Why do elected leaders keep getting a pass on anti-Muslim hate?

There is a direct line connecting anti-Muslim and antisemitic political attacks to violence.

Left, Rep. Ilhan Omar, D-Minn., and right, Rep. Lauren Boebert, R-Colo.  (AP Photos/J. Scott Applewhite, left, and Andrew Harnik, right)

(RNS) — At a Staten Island dinner party in September, Rep. Lauren Boebert looked more like an insult comic than a member of Congress. Speaking to a laughing crowd, Boebert told a made-up story about running into Rep. Ilhan Omar in an elevator and smirking, “Well, looky there, it’s the Jihad Squad,” before telling a fellow staffer in mock reassurance, “she doesn’t have a backpack … so we’re good.”

This wasn’t the only time Boebert told an audience a version of this bigoted fairy tale. Similar comments surfaced from an event over the Thanksgiving holiday. Now, Congress and the Republican Party have been thrust into a debate about anti-Muslim hate in politics that has been decades in the making. 

It should be shocking for a member of Congress to imply that a Muslim colleague is a suicide bomber, but this shameful episode fits into a long history of anti-Muslim hate in our politics. Both anti-Muslim bigotry and antisemitism are weapons aimed at minorities to generate division and fear for political gain. This is a tactic used by those who derive their power by dividing us, which is Boebert’s strategy here.

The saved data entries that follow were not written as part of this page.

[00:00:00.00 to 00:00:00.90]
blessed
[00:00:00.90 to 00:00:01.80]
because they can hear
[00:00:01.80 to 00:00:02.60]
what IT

Her story about the Capitol Hill elevator, as well as her subsequent videos and tweets, falsely cast Omar as an anti-American, pro-terrorist suicide bomber just because of her faith. Instead of doing the hard work of legislating to help her constituents, Boebert has chosen to rile up her supporters by attacking an imagined, scary “other.” It’s an effective political strategy that politicians have deployed over and over.

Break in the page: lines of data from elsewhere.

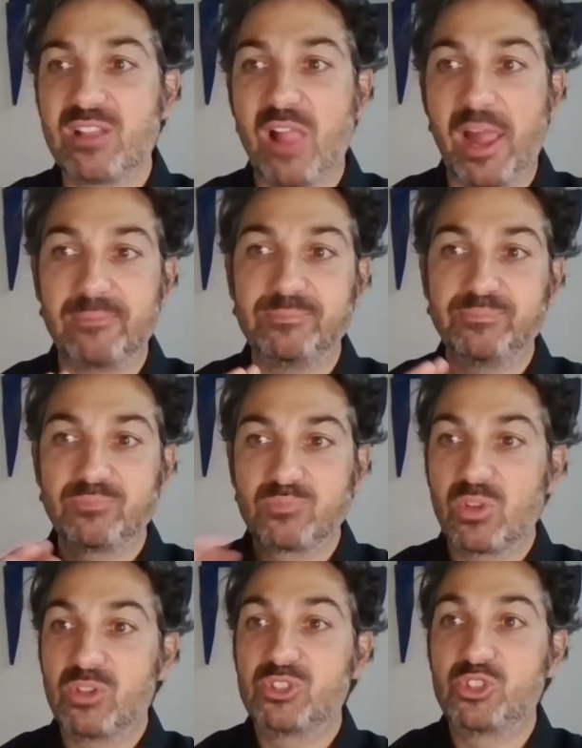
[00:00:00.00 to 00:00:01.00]
like
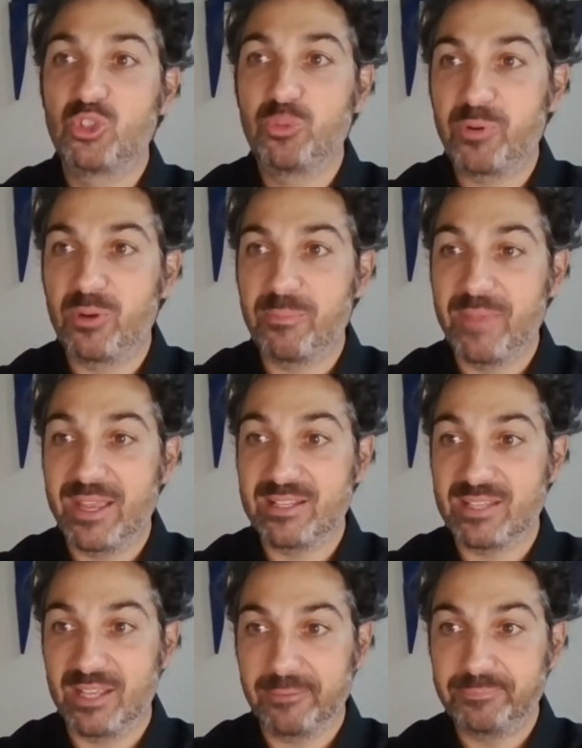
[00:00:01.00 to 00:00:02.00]
super
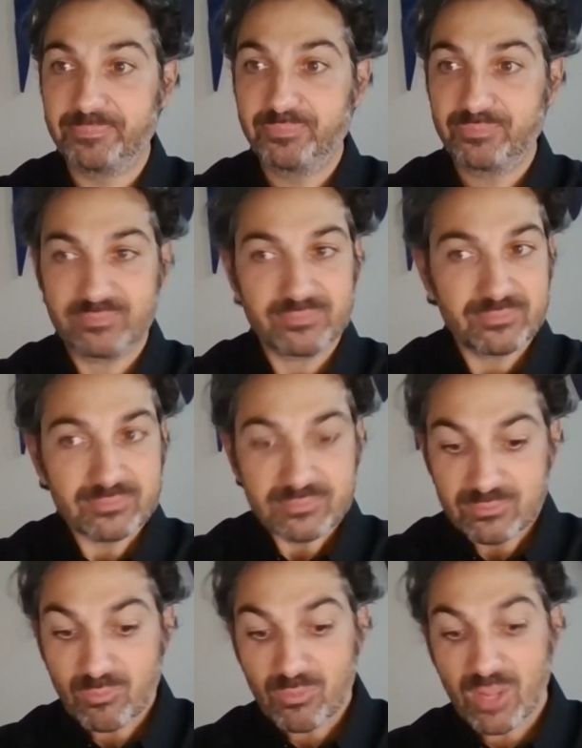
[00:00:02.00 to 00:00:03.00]
amazing.
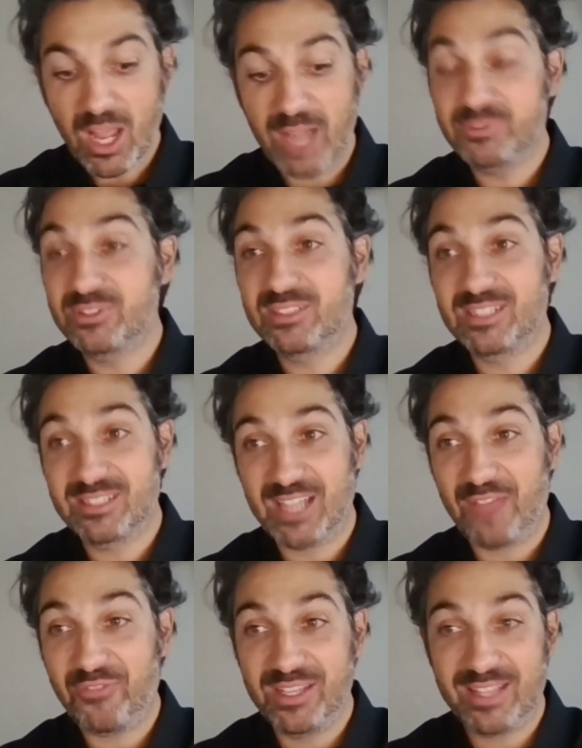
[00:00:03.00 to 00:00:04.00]
I'm
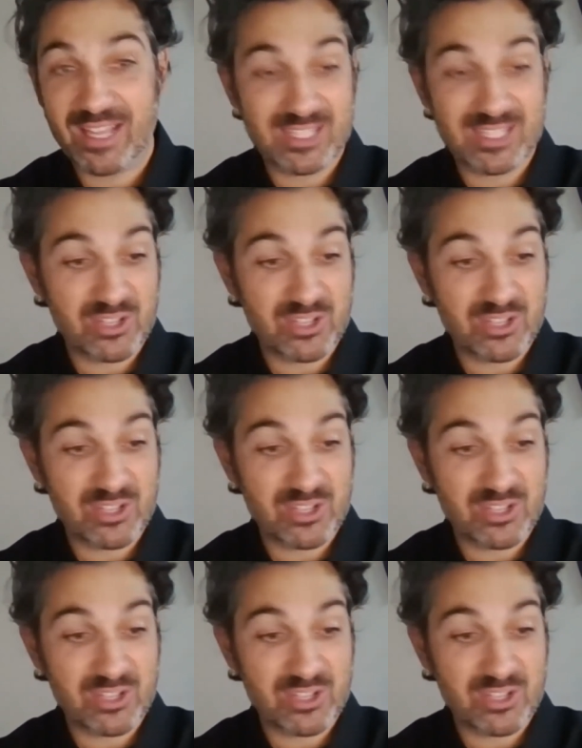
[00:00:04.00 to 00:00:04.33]
Stephanie. That is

Anti-Muslim hate has existed in American society and politics for centuries, but after 9/11, it was turbocharged and turned into an enduring political weapon. Former Republican House Speaker Newt Gingrich and former Rep. Michele Bachmann spread the lie that Huma Abedin, an aide to Hillary Clinton and an American Muslim, was affiliated with Egypt’s Muslim Brotherhood. Right-wing broadcaster Glenn Beck asked Keith Ellison, the first Muslim elected to Congress, to prove he’s not with “our enemies.” Rep. Marjorie Taylor Greene, a colleague and ideological ally of Boebert’s, visited the Capitol to try to force Omar and Rep.Rashida Tlaib to re-swear their oaths of office on a Bible instead of a Quran (and has endorsed antisemitic conspiracy theories).

These attacks have ramifications outside of politics. The FBI reported that anti-Muslim hate crimes in the U.S. skyrocketed to all-time highs immediately after 9/11, when politicians were out in force demonizing Muslims as anti-American terrorists. In the following years, anti-Muslim hate crimes fell before spiking once again in 2015 and 2016 — around the time Donald Trump was running for president.

Trump primarily worked as a celebrity pitchman and reality television host before gaining a real political audience by shamelessly embracing the inherently anti-Muslim “birtherism” conspiracy. As a Republican candidate for president, Trump famously ran on a promise to ban all Muslims from entering the U.S. — and he followed up once elected by banning travelers from several Muslim-majority countries.

When Trump, Greene and Boebert use their megaphones to say people of certain faiths are threats, millions listen — including the unhinged. The armed killers at two mosques in Christchurch, New Zealand, and at the Poway and Tree of Life synagogues take this belief to an extreme by embracing the white nationalist “great replacement theory” that casts Muslims and Jews as invaders who must be stopped at all costs.

There is a direct line connecting anti-Muslim and antisemitic political attacks to violence. We saw another heartbreaking example of this recently when Omar played a terrifying, profane death threat she received after Boebert’s anti-Muslim tirade made headlines.


Of course, this isn’t the only time Omar, or the other Muslim members of Congress, have received threats inspired by right-wing, anti-Muslim hate. Omar received hundreds of death threats after Trump invoked the same stereotypes as Boebert by outrageously associating Omar with 9/11. Tlaib has also received death threats. Additionally, a man came to Washington, D.C., for the Jan. 6 insurrection armed with guns, bombs and a hit list that singled out Rep. Andre Carson as a Muslim

That is why Muslim Advocates and Bend the Arc: Jewish Action just asked the Office of Congressional Ethics to investigate Boebert. Her anti-Muslim hate has already inspired threats against Omar. We need a full investigation into everything Boebert said and we need action from congressional leaders to hold her accountable. Anti-Muslim hate, and any kind of hate against minority faiths and communities, should not belong in Congress and should not go unanswered.

(Sumayyah Waheed is a senior policy counsel at Muslim Advocates, a national civil rights organization working in the courts, in the halls of power and in communities to halt bigotry. The views expressed in this commentary do not necessarily reflect those of Religion News Service.)